From the records below, copy out exactly the lines from the one containing "[2:55.27-2:55.80]" to the one containing "[22:03.53-22:03.63]", both included. Add nothing else.

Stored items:

_ _ _ _ _ _ _

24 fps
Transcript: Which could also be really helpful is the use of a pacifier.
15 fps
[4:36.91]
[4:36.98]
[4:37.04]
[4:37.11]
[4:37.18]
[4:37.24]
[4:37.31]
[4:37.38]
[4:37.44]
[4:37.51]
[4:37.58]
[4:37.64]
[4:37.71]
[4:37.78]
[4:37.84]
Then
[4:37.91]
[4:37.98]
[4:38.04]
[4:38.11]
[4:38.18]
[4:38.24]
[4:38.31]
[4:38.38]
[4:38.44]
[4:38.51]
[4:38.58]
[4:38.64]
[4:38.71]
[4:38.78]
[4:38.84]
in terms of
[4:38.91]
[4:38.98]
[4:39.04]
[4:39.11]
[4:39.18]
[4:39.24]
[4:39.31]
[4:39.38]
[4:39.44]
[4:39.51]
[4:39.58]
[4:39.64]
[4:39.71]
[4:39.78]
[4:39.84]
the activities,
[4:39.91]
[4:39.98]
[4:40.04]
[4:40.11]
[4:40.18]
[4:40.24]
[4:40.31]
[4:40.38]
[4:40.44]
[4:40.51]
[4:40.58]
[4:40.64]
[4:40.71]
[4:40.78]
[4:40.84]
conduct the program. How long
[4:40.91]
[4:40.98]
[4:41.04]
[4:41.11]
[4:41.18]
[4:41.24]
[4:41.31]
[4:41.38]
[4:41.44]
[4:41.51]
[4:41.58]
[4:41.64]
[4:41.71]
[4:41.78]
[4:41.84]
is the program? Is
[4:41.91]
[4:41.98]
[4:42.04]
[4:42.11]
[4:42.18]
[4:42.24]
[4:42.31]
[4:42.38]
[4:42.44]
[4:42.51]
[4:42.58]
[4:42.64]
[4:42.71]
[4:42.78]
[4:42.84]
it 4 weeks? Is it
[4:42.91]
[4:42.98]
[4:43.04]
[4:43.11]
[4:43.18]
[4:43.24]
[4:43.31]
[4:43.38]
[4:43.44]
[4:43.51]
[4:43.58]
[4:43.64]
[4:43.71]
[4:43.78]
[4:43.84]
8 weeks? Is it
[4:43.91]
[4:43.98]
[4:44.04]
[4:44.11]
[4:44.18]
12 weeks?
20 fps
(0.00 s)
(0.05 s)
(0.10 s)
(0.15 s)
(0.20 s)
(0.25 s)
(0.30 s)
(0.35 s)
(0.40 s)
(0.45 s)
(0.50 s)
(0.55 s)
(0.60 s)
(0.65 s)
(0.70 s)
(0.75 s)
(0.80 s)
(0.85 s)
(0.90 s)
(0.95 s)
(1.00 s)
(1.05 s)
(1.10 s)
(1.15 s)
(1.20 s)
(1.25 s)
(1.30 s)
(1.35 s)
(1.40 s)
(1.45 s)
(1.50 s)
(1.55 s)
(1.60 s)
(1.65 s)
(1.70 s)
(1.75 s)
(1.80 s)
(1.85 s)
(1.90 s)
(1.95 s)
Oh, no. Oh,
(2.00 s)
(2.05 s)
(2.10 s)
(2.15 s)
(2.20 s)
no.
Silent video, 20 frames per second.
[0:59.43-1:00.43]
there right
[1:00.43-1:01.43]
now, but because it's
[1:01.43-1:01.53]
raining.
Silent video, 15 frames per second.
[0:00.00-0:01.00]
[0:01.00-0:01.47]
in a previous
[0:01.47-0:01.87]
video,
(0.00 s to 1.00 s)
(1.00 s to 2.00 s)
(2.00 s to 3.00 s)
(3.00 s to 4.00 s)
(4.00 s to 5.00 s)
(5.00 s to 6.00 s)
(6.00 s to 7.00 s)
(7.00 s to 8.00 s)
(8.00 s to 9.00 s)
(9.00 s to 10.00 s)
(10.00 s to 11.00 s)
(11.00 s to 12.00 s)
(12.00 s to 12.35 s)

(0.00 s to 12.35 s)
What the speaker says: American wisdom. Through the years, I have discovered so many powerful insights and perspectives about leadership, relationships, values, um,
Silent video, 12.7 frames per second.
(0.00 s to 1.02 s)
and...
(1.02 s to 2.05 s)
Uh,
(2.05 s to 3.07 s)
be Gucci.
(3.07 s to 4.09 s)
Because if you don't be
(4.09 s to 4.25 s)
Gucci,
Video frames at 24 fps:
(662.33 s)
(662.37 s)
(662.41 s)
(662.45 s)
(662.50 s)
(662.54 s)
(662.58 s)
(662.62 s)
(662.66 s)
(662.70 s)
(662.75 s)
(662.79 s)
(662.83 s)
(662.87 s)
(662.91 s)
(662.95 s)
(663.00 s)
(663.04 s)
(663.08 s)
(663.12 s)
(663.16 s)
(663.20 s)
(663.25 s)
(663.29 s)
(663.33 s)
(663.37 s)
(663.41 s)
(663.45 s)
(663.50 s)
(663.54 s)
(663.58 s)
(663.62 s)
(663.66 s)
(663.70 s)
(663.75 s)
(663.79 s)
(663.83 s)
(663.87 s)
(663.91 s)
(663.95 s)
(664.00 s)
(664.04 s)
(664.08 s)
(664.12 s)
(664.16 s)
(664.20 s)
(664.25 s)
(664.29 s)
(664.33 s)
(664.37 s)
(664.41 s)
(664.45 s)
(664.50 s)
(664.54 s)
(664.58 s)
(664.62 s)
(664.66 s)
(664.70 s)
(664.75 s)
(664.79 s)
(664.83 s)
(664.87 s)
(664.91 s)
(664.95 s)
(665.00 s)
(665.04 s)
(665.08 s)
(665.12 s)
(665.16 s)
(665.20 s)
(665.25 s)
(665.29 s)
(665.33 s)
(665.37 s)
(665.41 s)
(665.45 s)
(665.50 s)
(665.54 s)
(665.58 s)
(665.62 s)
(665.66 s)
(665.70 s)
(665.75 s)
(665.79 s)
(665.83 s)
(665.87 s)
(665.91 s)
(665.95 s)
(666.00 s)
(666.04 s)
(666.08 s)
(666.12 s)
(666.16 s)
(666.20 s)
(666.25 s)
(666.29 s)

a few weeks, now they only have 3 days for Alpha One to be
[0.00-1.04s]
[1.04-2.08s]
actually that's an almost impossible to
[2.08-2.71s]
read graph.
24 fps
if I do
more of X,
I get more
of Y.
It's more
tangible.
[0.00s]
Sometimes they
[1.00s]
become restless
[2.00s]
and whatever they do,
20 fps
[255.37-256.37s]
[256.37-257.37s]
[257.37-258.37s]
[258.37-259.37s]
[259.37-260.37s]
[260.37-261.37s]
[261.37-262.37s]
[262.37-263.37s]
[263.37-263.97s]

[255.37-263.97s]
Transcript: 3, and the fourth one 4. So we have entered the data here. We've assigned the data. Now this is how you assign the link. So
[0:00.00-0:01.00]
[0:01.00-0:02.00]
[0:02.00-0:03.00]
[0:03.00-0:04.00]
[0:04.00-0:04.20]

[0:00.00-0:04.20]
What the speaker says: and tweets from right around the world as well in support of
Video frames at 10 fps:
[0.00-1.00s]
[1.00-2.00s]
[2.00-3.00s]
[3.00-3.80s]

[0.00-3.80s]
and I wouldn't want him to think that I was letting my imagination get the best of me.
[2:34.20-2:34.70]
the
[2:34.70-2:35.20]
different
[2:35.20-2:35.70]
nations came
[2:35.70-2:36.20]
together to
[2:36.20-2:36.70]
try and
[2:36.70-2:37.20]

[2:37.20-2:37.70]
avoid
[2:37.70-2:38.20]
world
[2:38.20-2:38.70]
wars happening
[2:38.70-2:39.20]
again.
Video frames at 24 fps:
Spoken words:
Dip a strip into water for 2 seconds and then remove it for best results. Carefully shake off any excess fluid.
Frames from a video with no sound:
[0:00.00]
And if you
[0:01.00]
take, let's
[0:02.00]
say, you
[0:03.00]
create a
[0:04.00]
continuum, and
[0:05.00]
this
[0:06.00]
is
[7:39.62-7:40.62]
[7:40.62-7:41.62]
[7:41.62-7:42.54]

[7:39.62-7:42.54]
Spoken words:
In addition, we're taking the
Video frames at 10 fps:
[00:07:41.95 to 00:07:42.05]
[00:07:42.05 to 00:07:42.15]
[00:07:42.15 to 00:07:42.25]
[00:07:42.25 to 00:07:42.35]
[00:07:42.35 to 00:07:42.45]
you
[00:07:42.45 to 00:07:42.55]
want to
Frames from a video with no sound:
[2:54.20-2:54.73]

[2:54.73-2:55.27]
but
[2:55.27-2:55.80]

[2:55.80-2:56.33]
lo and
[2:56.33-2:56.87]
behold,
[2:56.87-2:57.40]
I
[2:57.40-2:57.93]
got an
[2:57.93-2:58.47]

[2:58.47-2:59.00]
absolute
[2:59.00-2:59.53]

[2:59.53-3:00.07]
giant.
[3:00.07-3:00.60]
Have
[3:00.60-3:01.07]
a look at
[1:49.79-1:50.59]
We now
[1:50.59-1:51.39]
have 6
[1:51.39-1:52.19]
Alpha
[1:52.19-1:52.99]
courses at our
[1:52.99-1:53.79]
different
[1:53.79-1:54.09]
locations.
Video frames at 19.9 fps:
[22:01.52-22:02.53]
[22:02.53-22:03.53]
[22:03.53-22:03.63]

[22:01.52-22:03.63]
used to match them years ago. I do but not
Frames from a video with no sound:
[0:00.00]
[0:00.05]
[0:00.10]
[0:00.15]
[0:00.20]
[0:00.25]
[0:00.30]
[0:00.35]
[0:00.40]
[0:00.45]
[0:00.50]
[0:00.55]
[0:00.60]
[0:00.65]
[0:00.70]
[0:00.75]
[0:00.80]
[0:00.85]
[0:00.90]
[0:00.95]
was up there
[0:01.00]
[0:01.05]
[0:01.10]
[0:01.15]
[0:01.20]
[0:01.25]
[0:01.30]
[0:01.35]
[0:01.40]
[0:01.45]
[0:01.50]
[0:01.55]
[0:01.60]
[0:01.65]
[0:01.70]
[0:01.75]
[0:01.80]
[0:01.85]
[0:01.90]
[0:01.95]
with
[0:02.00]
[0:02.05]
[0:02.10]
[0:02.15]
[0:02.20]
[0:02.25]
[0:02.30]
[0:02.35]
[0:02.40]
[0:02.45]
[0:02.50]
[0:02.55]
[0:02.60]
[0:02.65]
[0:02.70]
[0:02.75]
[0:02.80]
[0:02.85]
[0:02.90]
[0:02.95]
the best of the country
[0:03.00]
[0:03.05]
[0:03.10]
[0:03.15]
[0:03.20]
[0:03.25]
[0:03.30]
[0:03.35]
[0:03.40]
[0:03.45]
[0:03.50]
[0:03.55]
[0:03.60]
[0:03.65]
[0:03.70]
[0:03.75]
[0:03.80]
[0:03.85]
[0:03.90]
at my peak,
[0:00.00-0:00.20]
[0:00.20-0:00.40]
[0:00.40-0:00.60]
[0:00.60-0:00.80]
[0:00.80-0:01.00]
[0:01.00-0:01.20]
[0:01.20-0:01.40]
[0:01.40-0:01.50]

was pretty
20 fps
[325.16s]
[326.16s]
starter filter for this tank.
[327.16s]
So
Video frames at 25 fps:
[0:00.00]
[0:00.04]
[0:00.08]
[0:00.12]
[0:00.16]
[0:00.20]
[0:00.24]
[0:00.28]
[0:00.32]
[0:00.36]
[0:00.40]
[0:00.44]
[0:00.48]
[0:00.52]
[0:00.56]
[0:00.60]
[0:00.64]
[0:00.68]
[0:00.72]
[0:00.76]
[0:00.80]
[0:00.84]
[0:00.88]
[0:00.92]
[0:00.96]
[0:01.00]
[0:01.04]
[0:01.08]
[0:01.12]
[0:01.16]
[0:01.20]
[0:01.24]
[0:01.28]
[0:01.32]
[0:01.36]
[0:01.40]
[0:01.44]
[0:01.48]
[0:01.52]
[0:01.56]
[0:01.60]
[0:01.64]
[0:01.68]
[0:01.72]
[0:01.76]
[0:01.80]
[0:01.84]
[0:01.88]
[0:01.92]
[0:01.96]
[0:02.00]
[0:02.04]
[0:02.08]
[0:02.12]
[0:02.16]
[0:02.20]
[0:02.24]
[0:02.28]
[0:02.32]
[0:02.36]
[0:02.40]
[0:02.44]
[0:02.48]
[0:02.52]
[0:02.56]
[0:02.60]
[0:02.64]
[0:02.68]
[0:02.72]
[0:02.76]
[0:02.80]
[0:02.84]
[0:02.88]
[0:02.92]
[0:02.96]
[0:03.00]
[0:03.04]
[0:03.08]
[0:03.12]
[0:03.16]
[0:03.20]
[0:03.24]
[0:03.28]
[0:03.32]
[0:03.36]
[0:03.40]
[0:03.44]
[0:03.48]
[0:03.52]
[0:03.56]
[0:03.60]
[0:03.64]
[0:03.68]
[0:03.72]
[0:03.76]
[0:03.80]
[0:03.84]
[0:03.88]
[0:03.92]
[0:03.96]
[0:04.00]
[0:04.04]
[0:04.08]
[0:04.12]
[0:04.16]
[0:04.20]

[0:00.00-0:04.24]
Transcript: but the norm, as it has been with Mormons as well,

_ _ _ _ _ _ _

* **Task answer**
[2:55.27-2:55.80]

[2:55.80-2:56.33]
lo and
[2:56.33-2:56.87]
behold,
[2:56.87-2:57.40]
I
[2:57.40-2:57.93]
got an
[2:57.93-2:58.47]

[2:58.47-2:59.00]
absolute
[2:59.00-2:59.53]

[2:59.53-3:00.07]
giant.
[3:00.07-3:00.60]
Have
[3:00.60-3:01.07]
a look at
[1:49.79-1:50.59]
We now
[1:50.59-1:51.39]
have 6
[1:51.39-1:52.19]
Alpha
[1:52.19-1:52.99]
courses at our
[1:52.99-1:53.79]
different
[1:53.79-1:54.09]
locations.
Video frames at 19.9 fps:
[22:01.52-22:02.53]
[22:02.53-22:03.53]
[22:03.53-22:03.63]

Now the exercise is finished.